String parsing is a common task for data analysts and data engineers working with raw data. With the growth of unstructured qualitative data, parsing strings efficiently has become increasingly important for fast analysis.
One common use of string parsing is parsing URLs for marketing channel attribution. With the numerous sources and all the effort and money that goes into marketing, it is essential to be able to accurately attribute activity.
Common String Searching Methods
Equality is denoted with an equal sign and tests if one string exactly matches a second string. Equality is a great string searching algorithm if you are trying to match the whole string with a specified value. For even better performance, you can index the column you are searching for lightening fast search speeds.
Equality Equality is denoted with an equal sign and tests if one string exactly matches a second string. Equality is a great string searching algorithm if you are trying to match the whole string with a specified value. For even better performance, you can index the column you are searching for lightening fast search speeds.
The position function returns the position of the first occurrence of a substring in a given string. If the substring is not found, the result is 0. Since the position function is searching for a defined string, without considering any leading or trailing characters, it is pretty efficient.
select count(1) from pings where position('https://www.sisense.com' in url) > 0
This is not the same query as equality. Where equality matches the entire column, position matches anywhere in the url string. With the position function, indexing does not help. Each row of the column must be evaluated in order to determine if the substring is contained within.
The like operator matches the rows in a column based on a string expression. Like has a couple of wildcard characters that are very useful:
- The ‘%’ character matches any sequence of 0 or more characters.
- The ‘_’ character matches any single character.
Some common examples:
- like ‘awesome’ matches a string that is exactly awesome.
- like ‘S%’ matches any string starting with S.
- like ‘s_s’ matches any three character string starting and ending with s.
- like ‘s%s’ matches any string that both starts and ends with an s.
Here, we use like to find pings starting with our domain:
select count(1) from pings where url like 'https://www.sisense.com%'
and URLs that contain our domain:
select count(1) from pings where url like '%sisense.com%'
Regular expressions (regex) are the most expensive of these string searching methods, but also the most flexible. It is possible to write regular expressions that are extremely complex and take a lot of resources to compute.
For this post, we’ll keep it simple with our regular expressions. Let’s take a look at a common regex task that pulls ad set data from marketing data.
Our marketing ping urls look something like: ‘https://www.sisense.com/ab?source=facebook&ad_set=db-size-1-3&ad=dashboard-2’.
For the purposes of our analysis, we only want to see the ad set details.

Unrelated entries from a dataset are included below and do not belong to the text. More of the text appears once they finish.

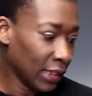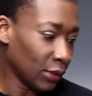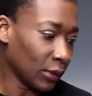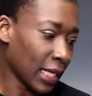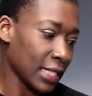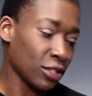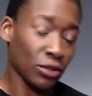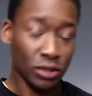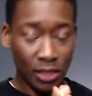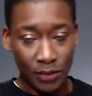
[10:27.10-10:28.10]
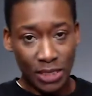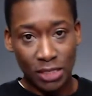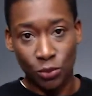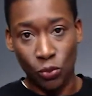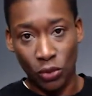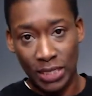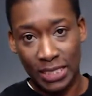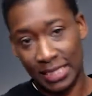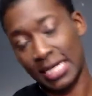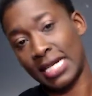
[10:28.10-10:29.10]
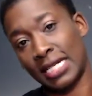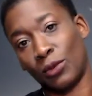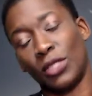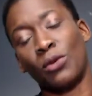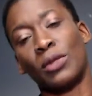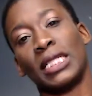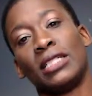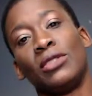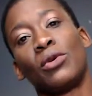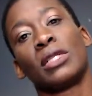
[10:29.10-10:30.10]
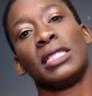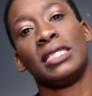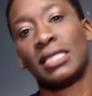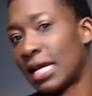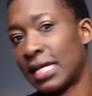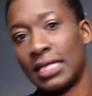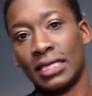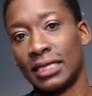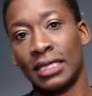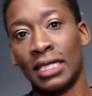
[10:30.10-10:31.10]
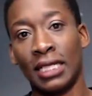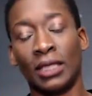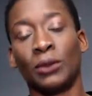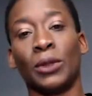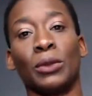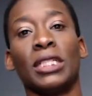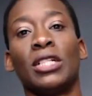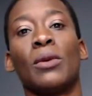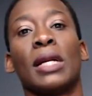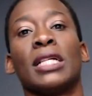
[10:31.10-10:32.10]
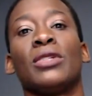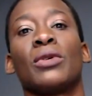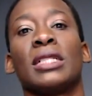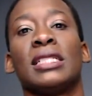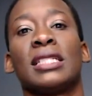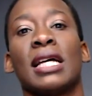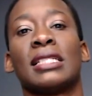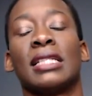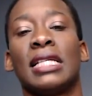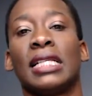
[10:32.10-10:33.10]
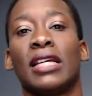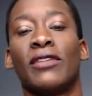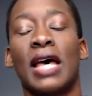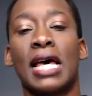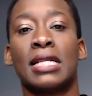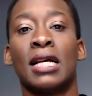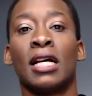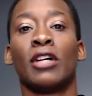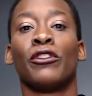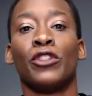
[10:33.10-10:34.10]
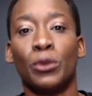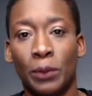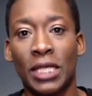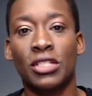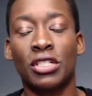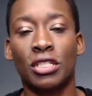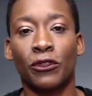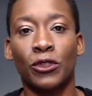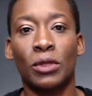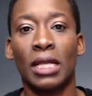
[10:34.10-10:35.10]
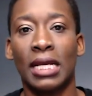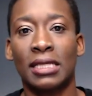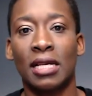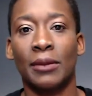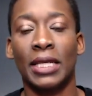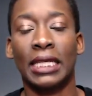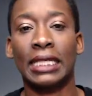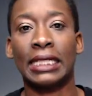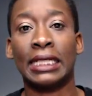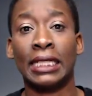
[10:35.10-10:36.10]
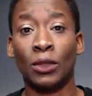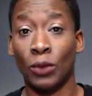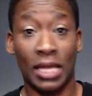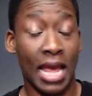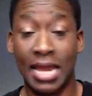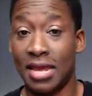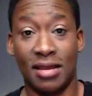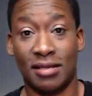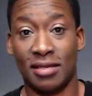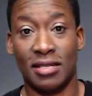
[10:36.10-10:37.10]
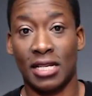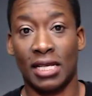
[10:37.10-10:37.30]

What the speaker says: Okay, so some of these warning signs, we don't want to ignore these signs. We really don't want to ignore these signs. Lately, I've had a few patients, a few clients coming in with headaches.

To do this, we’ll use the ~ regex operator to match only the data we want.
select count(1) from pings where url ~ 'ad_set=[_a-z0-9-]+''
In this example, we filter selected rows on the url column. The expression matches urls with the regular expression ad_set=[_a-z0-9-]+.
Since the start or end of the string is not indicated in the expression, it will match anywhere in the provided string, in this case the url. The bit of syntax that is of particular interest is [_a-z0-9-]+.
Square parentheses denote a set of characters to match. In this case, we match anything that is an underscore, between a and z inclusive, characters 1 to 9 inclusive, and a dash. These are denoted by:
- _ matches an underscore.
- a-z matches any character between a and z inclusive.
- 1-9 matches any character between 1 and 9 inclusive.
- – matches the dash character. Usually a backslash is required to match a dash because the dash is also used to communicate a range in matched values. It is not required in our example above since the dash is at the end of the expression.
Putting it all together, the square parentheses specify a set of characters that will be matched. The + at the end of the expression indicates that it will match one or more characters that are indicated within the square parentheses.
With these techniques under your belt, you can be parsing strings for marketing and other analysis in no time!